Condo Act amendments draw criticism from Ohio businesses, residents

Since its introduction in the Ohio House of Representatives back in early December 2013, House Bill 371 has seen a significant amount of criticism heaped on it by Ohio businesses, associations and residents.

Backed by House Republicans Cheryl Grossman of Grove City and Rick Perales of Beavercreek, the legislation proposes several amendments to the current Condominium Act in place in the state. As it stands, the bill would hamper the ability of condominium associations to attract and retain volunteer board members.

What the Bill Proposes
As proposed, HB 371 would establish new procedural and recordkeeping requirements for condominium owner associations, and new oversight responsibilities for the Division of Real Estate. Specifically, condominium associations would be required to register with the Division, hold public meetings, vote on record, and make records open for inspection.

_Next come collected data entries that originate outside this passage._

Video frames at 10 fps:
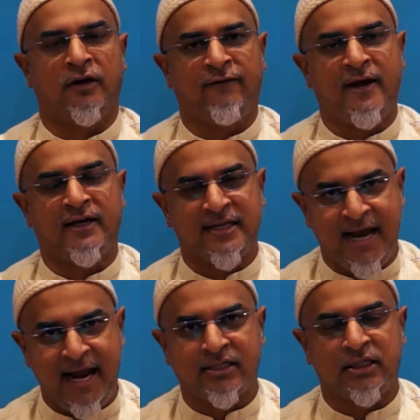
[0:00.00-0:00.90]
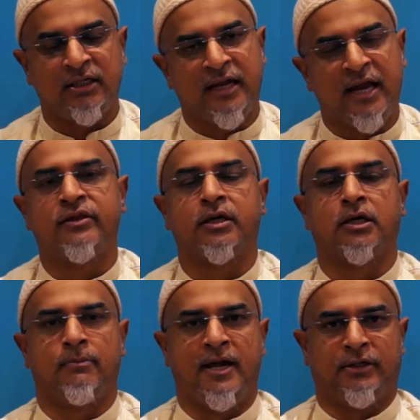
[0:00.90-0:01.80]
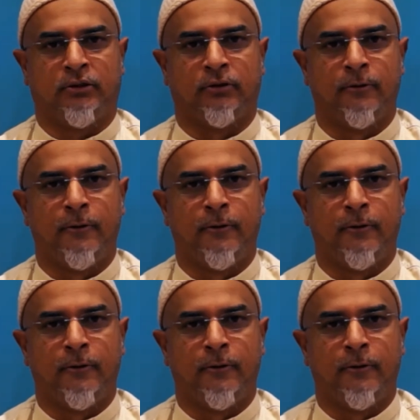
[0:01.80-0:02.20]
in fact act in an ethical manner.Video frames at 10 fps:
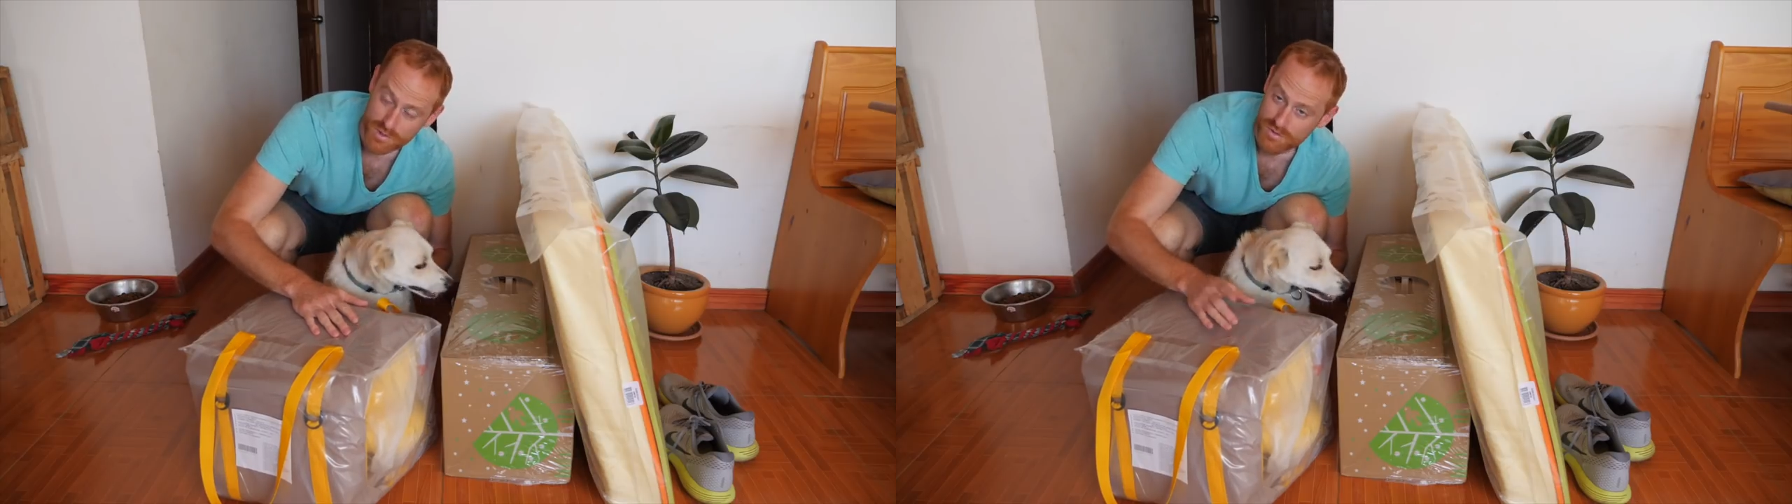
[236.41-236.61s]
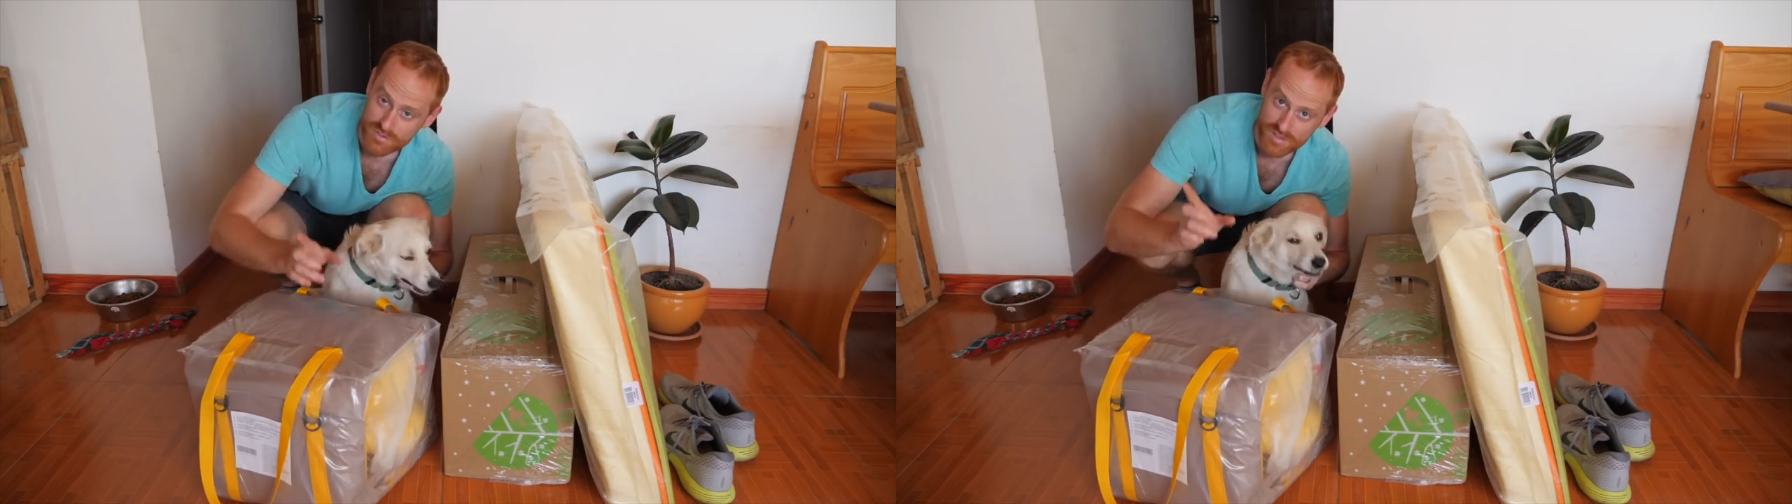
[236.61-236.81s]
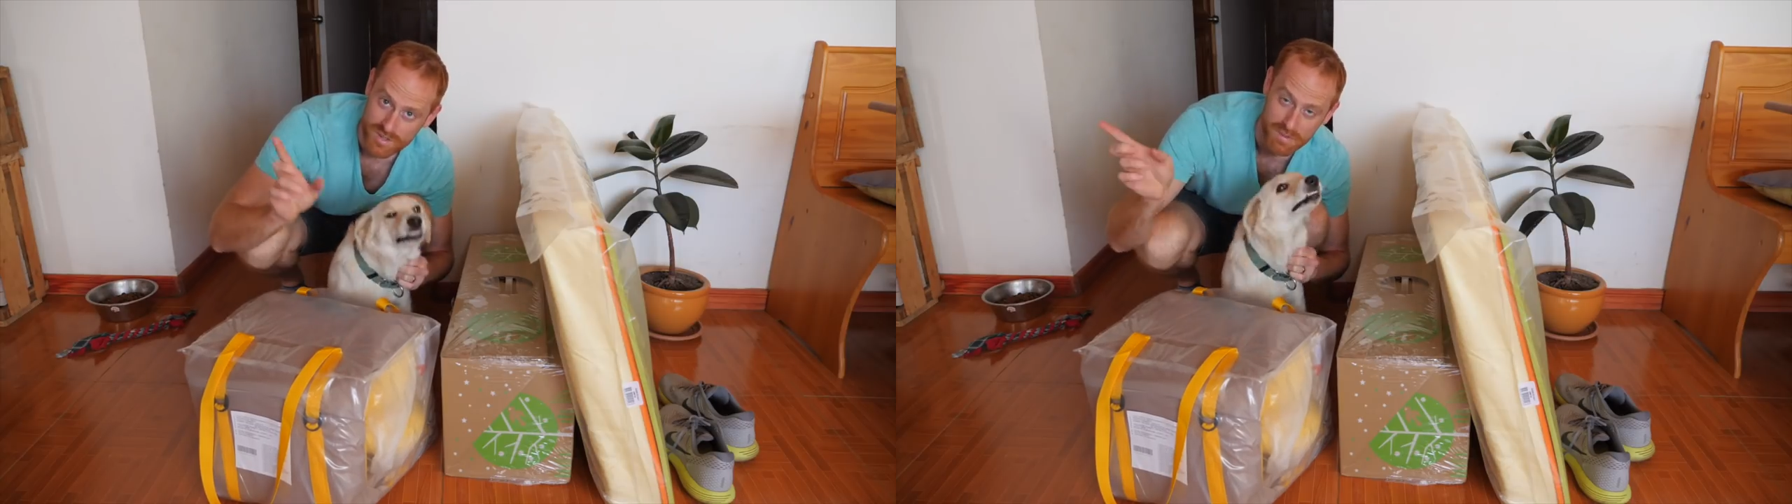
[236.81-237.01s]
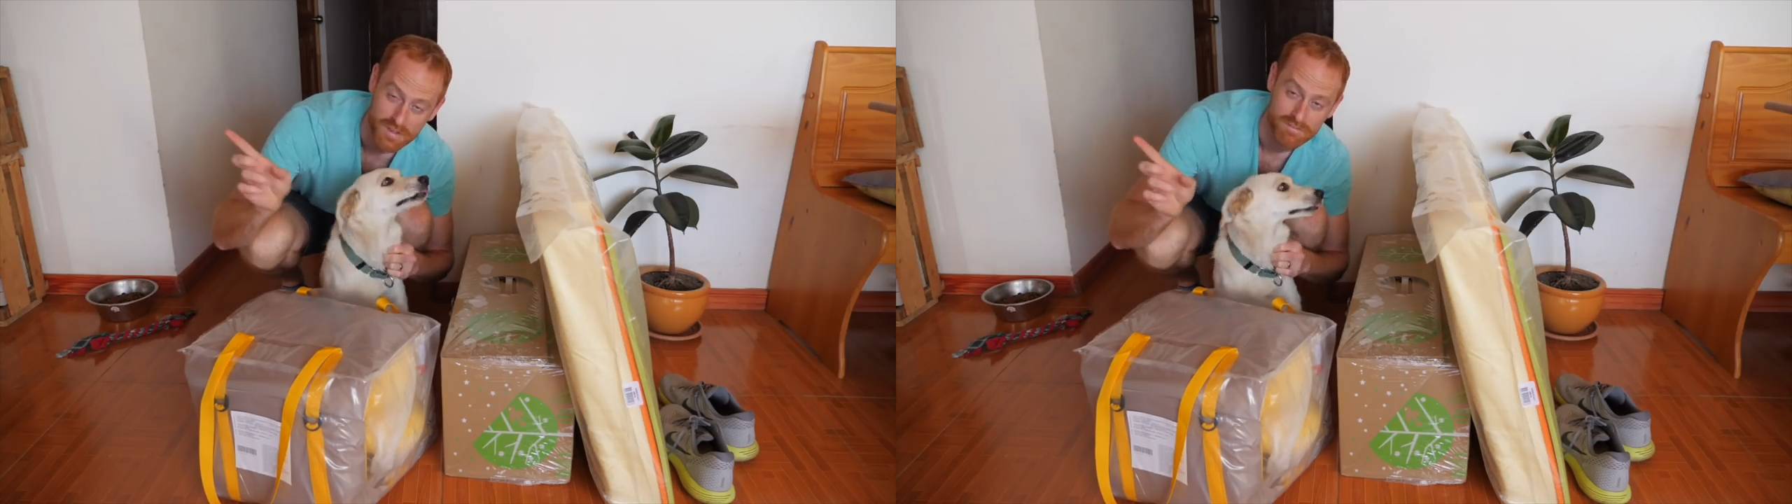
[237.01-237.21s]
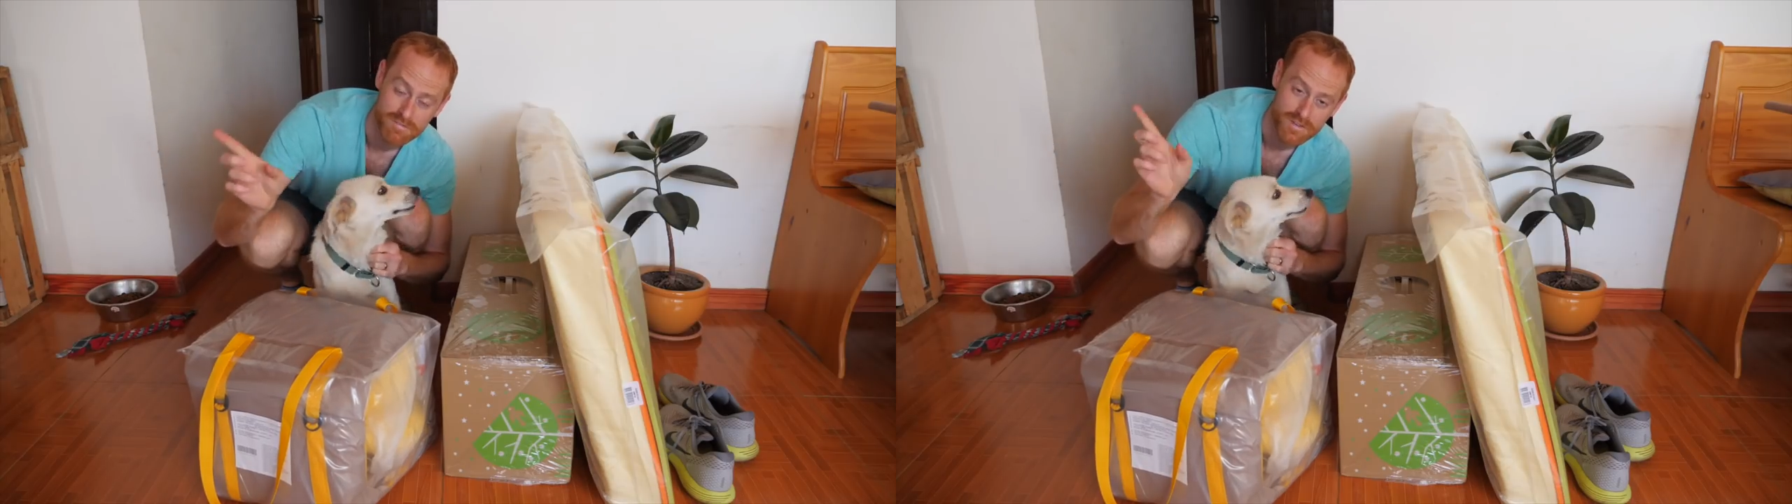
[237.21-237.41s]
who's
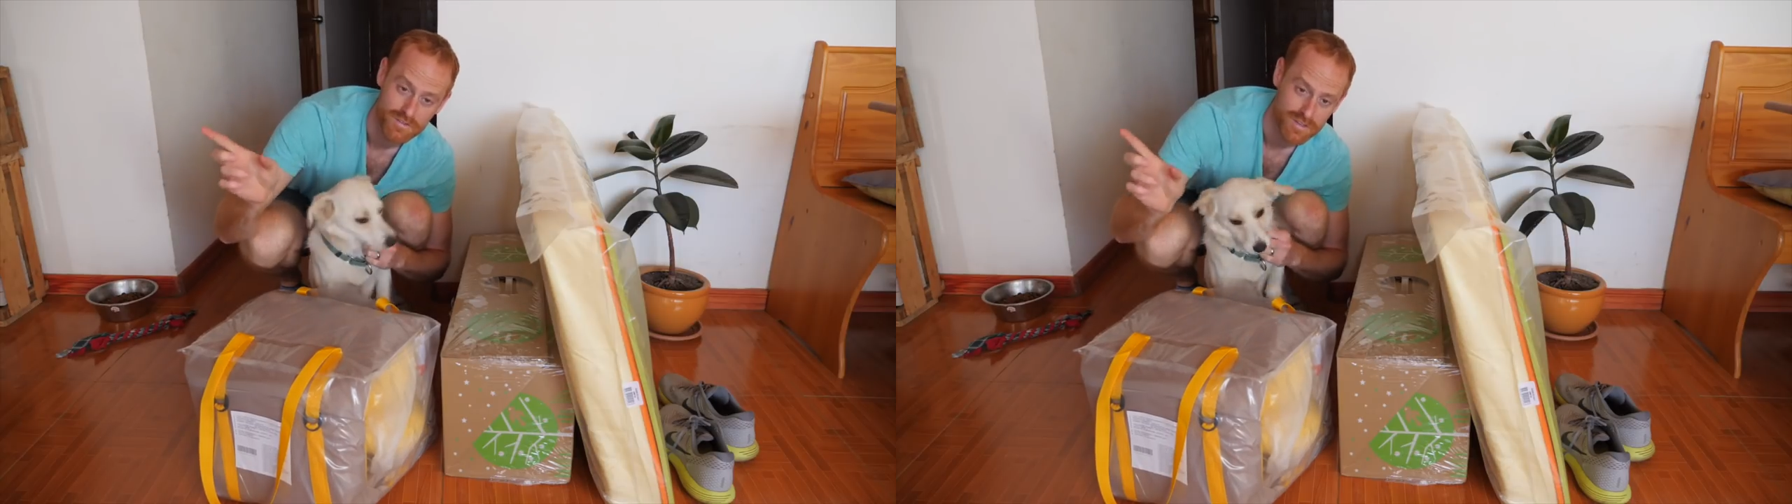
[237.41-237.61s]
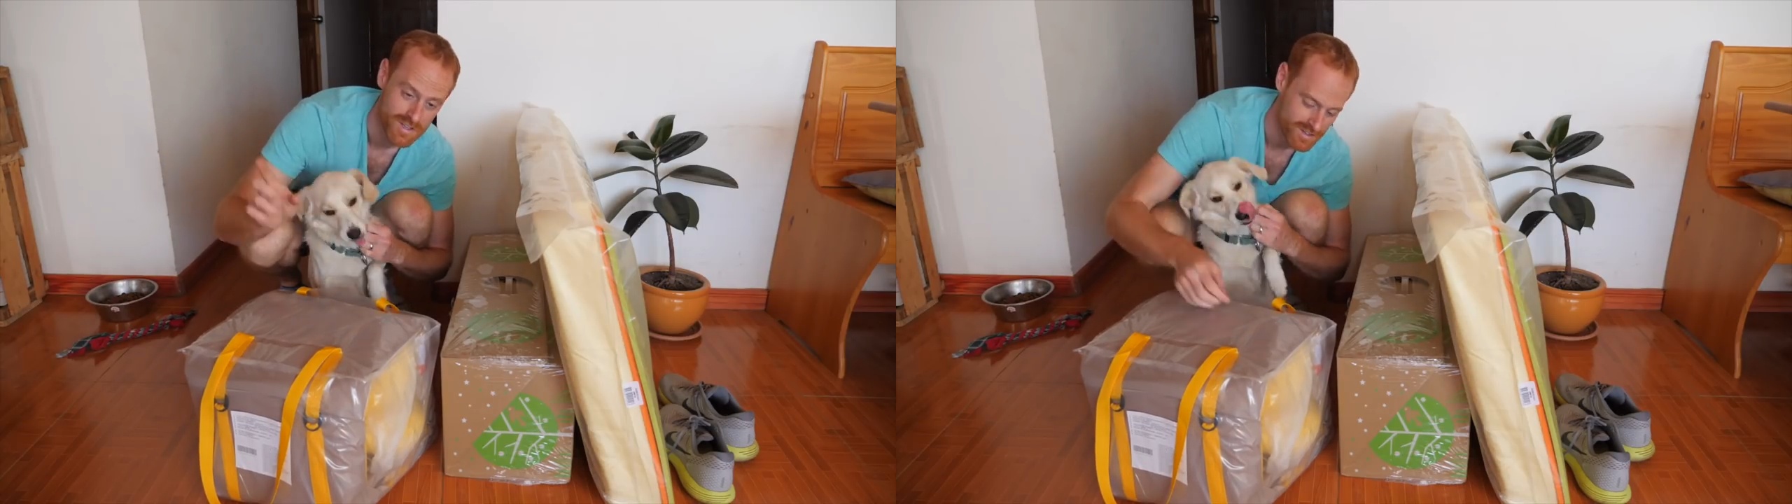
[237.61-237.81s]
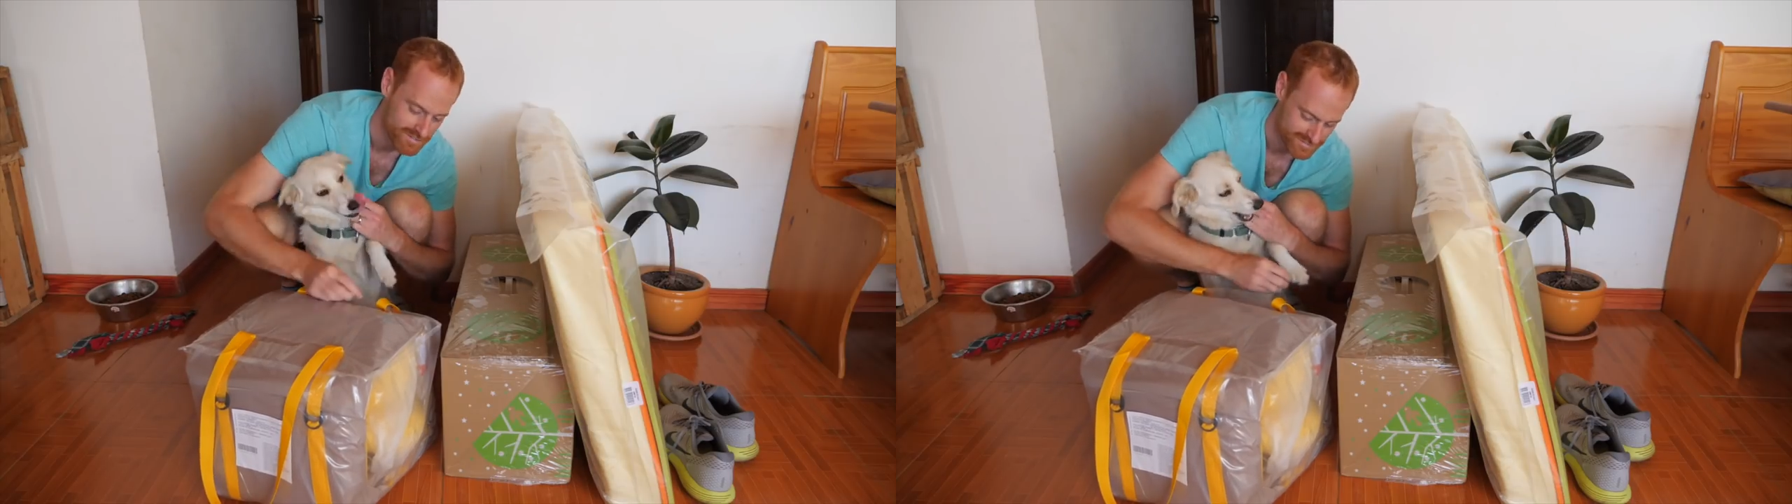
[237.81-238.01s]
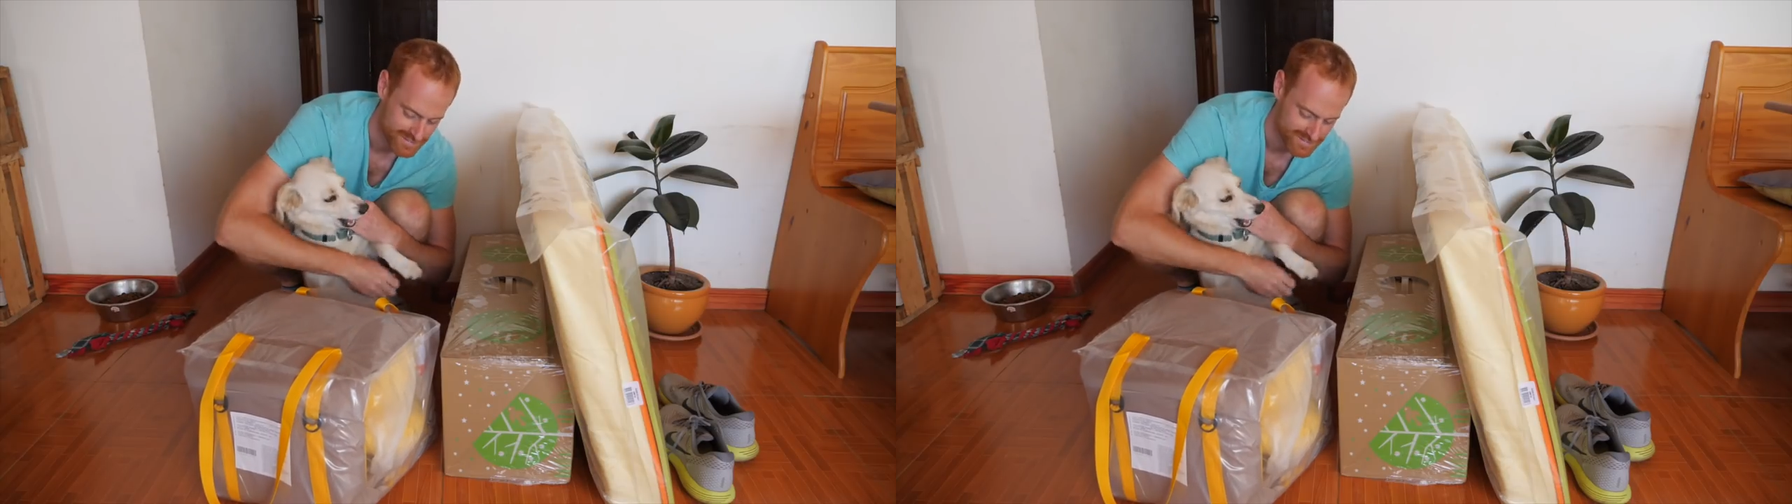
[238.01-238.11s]
sleeping over there.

Additionally, HB 371 would create a new Condominium Dispute Resolution Commission, would establish criminal penalties for failing to register an association with the Division, and would require a manager or managing agent of a condominium association of 10 or more units to hold a real estate broker’s or sales person license.

Problems with this Bill
Most troubling is the fact that the legislation would subject volunteer condominium board members and property managers to criminal prosecution should they violate certain provisions of the Condominium Act while serving in their capacity as association members. The chilling effect of this provision would be substantial, making it difficult for condominium associations to attract volunteers.

Also problematic is the legislation’s changes to condominium association corporate governance.   Typically, a unit owner has the right to attend an annual meeting and elect the governing board.   Thereafter, the board runs the day-to-day affairs of the association much like a publicly traded corporation’s board of directors manages its corporation.  The proposed changes would subject otherwise routine decisions to a public hearing type process –far less efficient, far less discrete, and far more likely to become litigious.

Most individuals who buy a condominium unit do so with the understanding that this form of ownership requires abdicating a certain amount of control.  For these owners, the benefits of common ownership, the ease of use, and the ability to delegate maintenance decisions to others, outweighs the control they are giving up. However, some owners struggle with giving up control.  These individuals challenge the board’s decisions on principle rather than on the merits of a decision.  In such circumstances, it is unclear that holding a public hearing improves the process.

Finally, it is unclear that any benefit will be achieved by shoe-horning management companies and managing agents into Ohio’s real estate sales licensure regime.  The skills and training required to facilitate a real estate sales transaction are significantly different that than skills and training required to manage a condominium association.

Should Anything be Salvaged?
With a lame duck session approaching, it is unlikely that HB 371 will come to a vote before this legislature adjourns.  If this bill is resubmitted next term, revisions will need to be made or it will receive renewed criticism.  Consequently, the question becomes: what, if anything, from the existing legislation should be retained?  Unfortunately, not much.  With good intentions, namely to increase transparency and accountability, this bill proposes a number of regulations that would have negative unintended consequences. Volunteer board members play an active and vital role in healthy, well-functioning condominium communities.  Ohio policy makers should work with these groups to design and develop programs that empower these communities and their leaders to act responsibly for the good of their collective interests.